# Potty Training Kittens...???



## xxshaelxx (Mar 8, 2010)

So, apparently the little man isn't potty trained. haha. I think he went potty in the litter box the first time I put him in there, and didn't think much of it, just thought I was showing him where the potty was. Well, then he went poo in the bathroom, and went pee ON MY PILLOW! *dies* haha. So now we've gotta potty train him.

So far, I've read that smaller litter boxes, hissing at him when I catch him not using the litter box and putting him in it, putting him in there after meals and drinking, after playing, and also scratching at the litter with his paws, or putting stool in it are all encouraging behaviors.

Anyways, is there anyone here with experience in litter training a kitty? Any more suggestions/pointers?


----------



## harrkim120 (Feb 2, 2010)

I'm not much of a cat person...I ultimately realized this when I was 9 and my mom brought one home. I think we had him for a week. LOL To this day I just don't know what to do with them...I treat them like they were dogs. 

Anyway, I remember my mom trying to litter train the kitten. She used to take his paws and scratch them in the litter. I think she would put him there at certain times during the day as well to try and encourage him to go. 

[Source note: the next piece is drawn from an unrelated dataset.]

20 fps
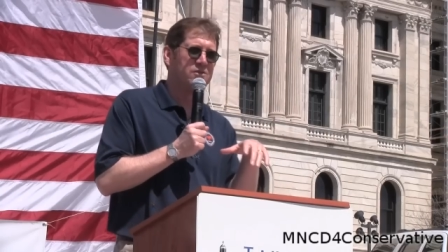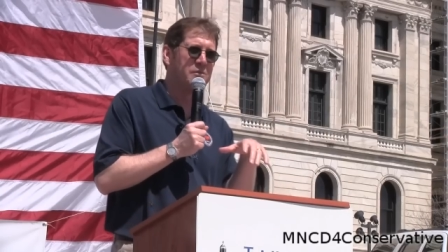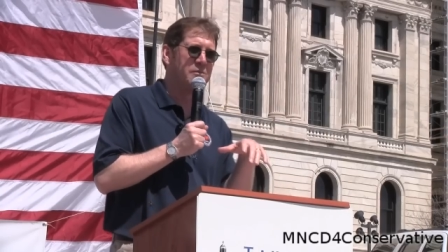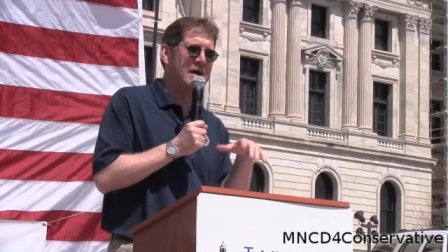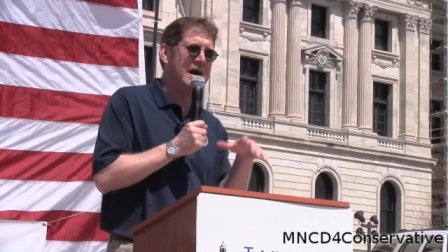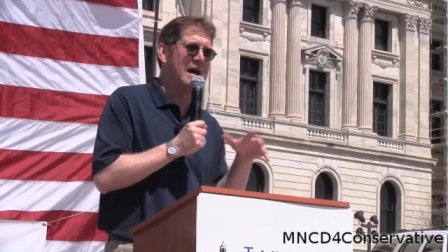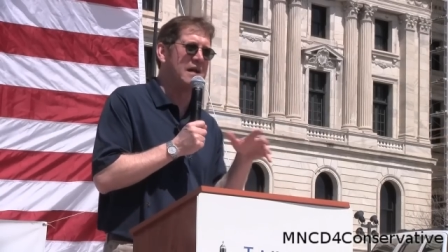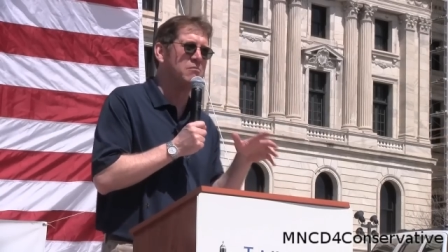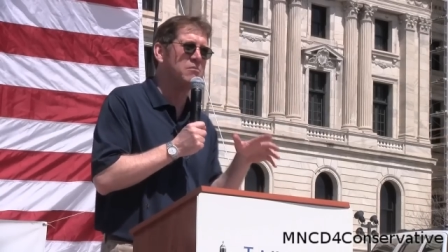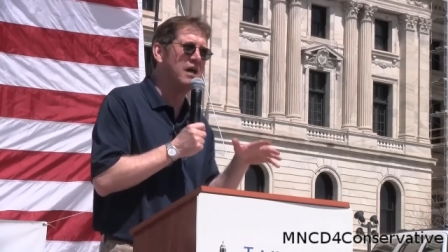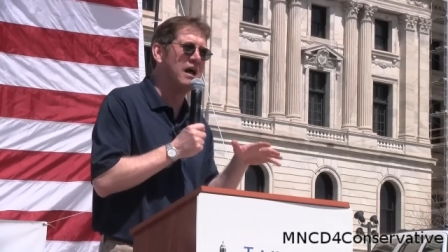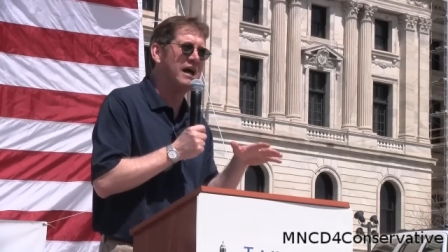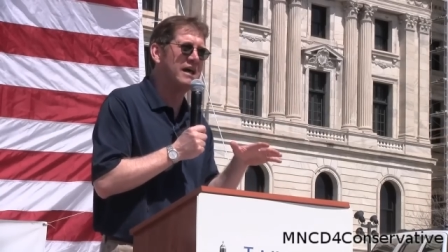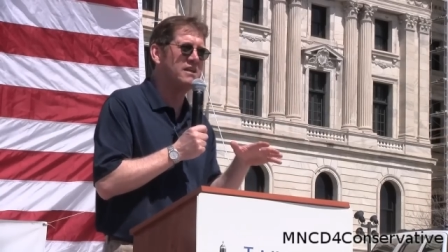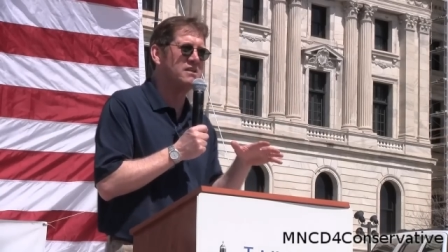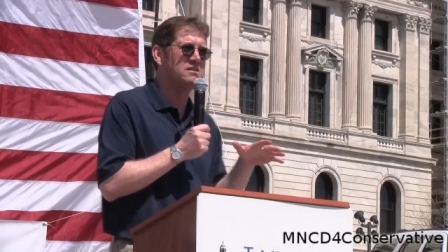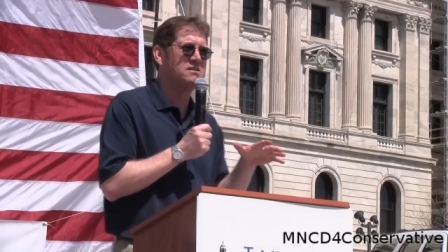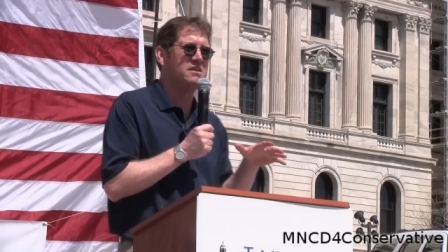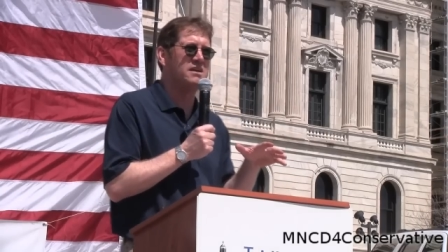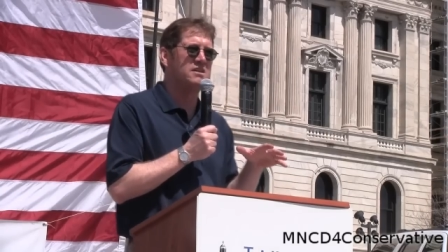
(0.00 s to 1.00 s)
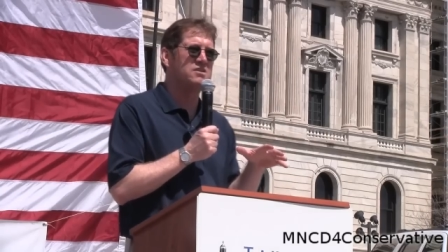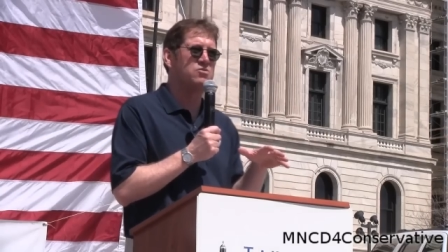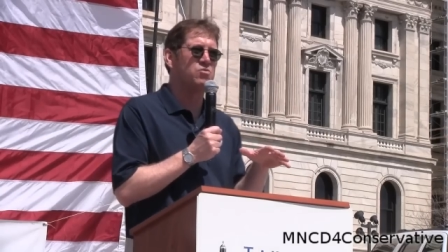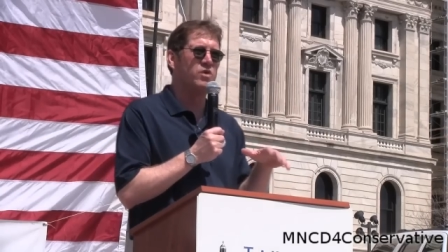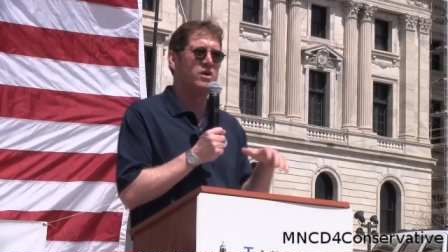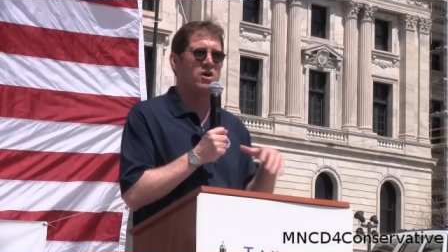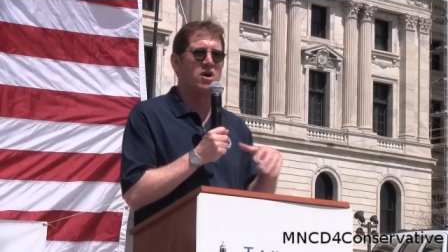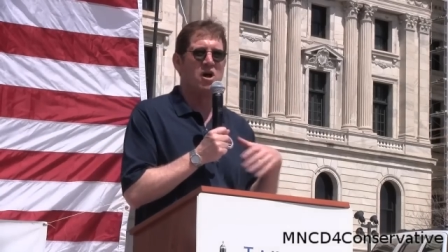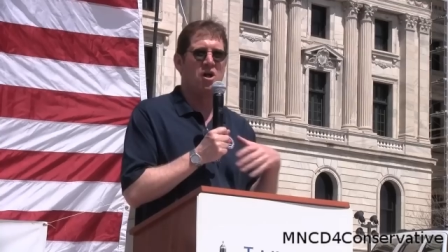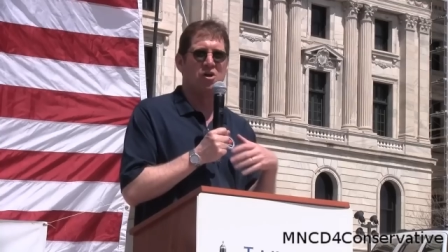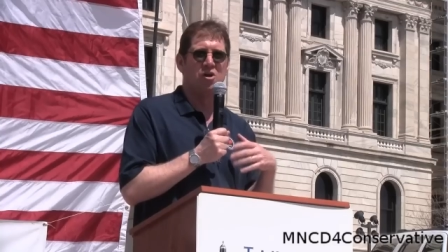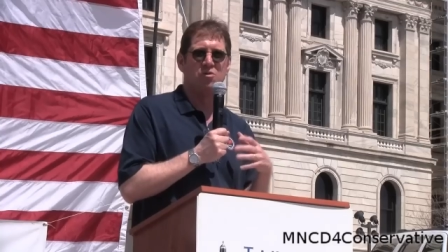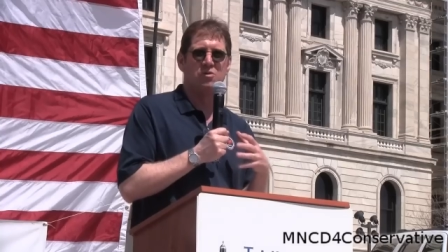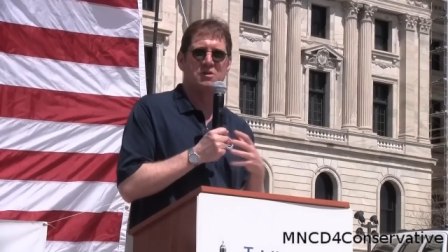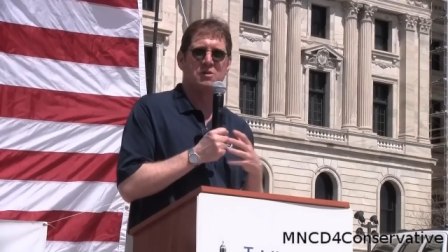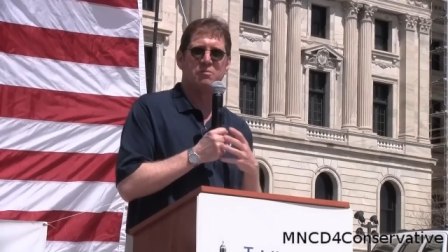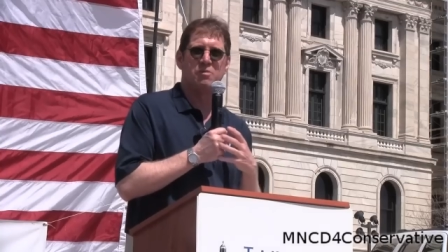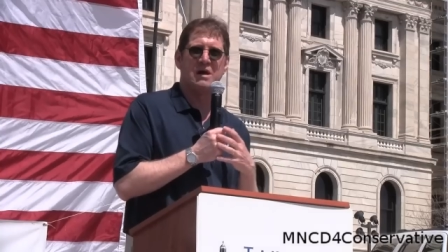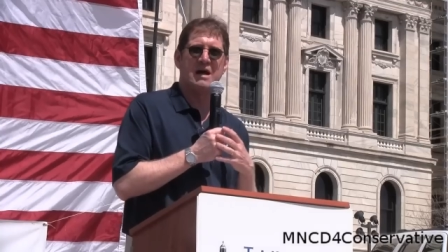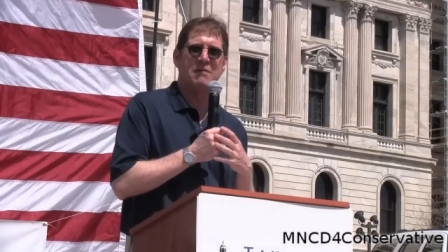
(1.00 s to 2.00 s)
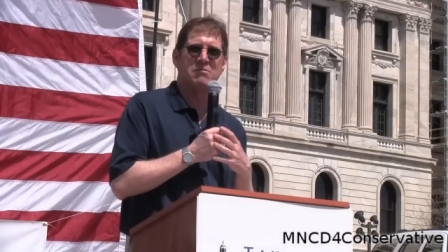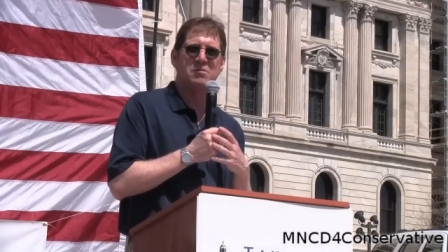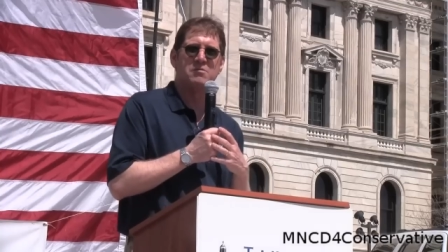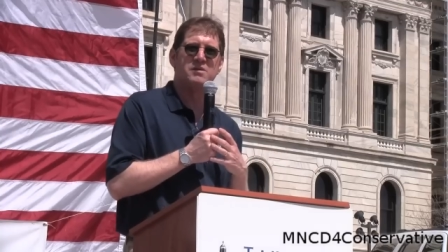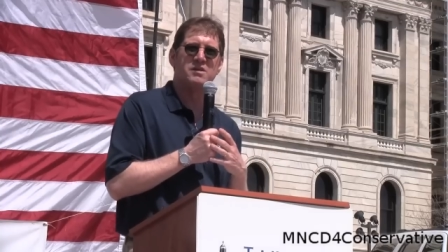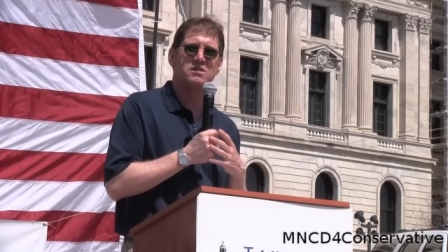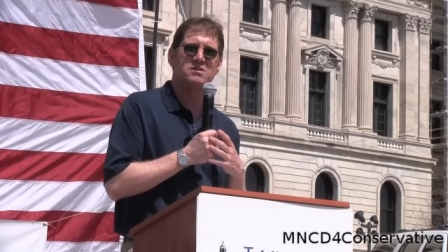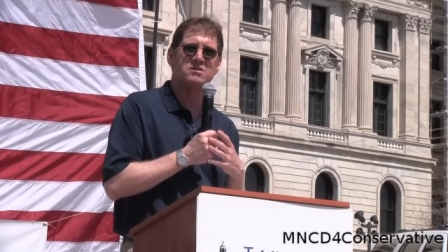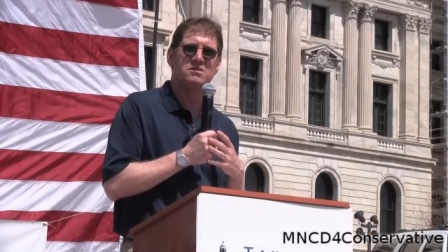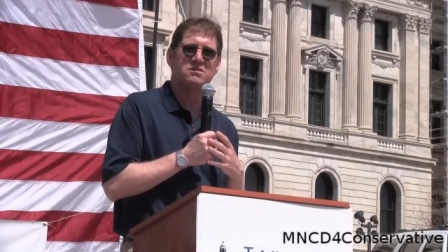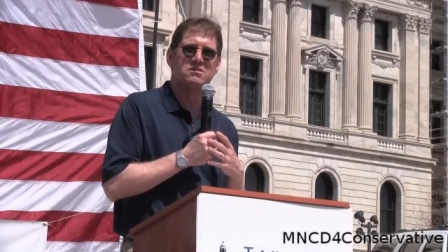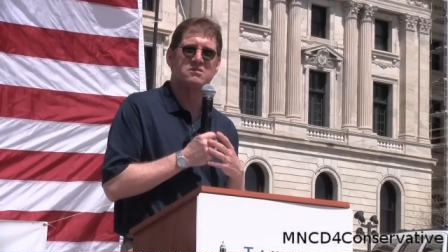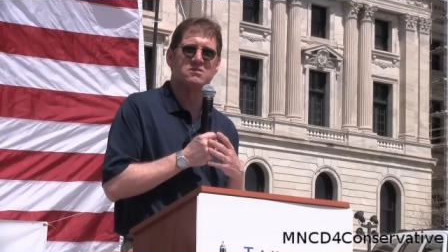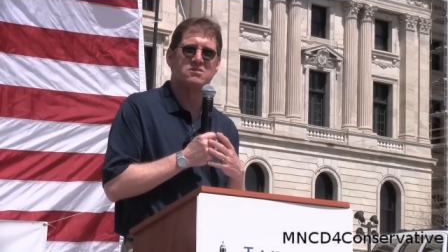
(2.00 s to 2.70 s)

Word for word: look, the bottom line is this: we all know what the problem is.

I just realized that this is probably no help at all, but I already typed this all out so here ya go. :biggrin:


----------



## RawFedDogs (Jun 16, 2008)

I've had several cats and kittens over the years. I don't remember potty training any of them. I just showed them where the litter box was and they knew what to do. I don't remembere a cat peeing or pooping anywhere besides outside and in the litter box. I do remember one cat years ago who spent the first part of his life inside and after he was a few years old, we started letting him outside some. He would come inside from outside to use the litterbox. I don't think he ever learned that it was ok to potty outside. :biggrin:


----------



## whiteleo (Sep 7, 2008)

Taking their paws and making them scratch at the litter is always how I'd trained them to know that this was the place to go potty. That never seemed to be a problem as they never went anywhere else besides the box!


----------



## CorgiPaws (Mar 31, 2009)

I have read several places that it's best to start kittens with NON clumping litter. I have no idea why this is, and I have no idea if it holds any water or not, just what I've read. I realized after getting our cat that I know nothing about them, so thank goodness she's had zero issues, litterbox or otherwise, or I'd have no idea what the heck to do! Good luck!


----------



## xxshaelxx (Mar 8, 2010)

Crisis averted. He's using the litter box now. XD

I actually read all of those things online and was doing them. But thanks anyways for helping!


----------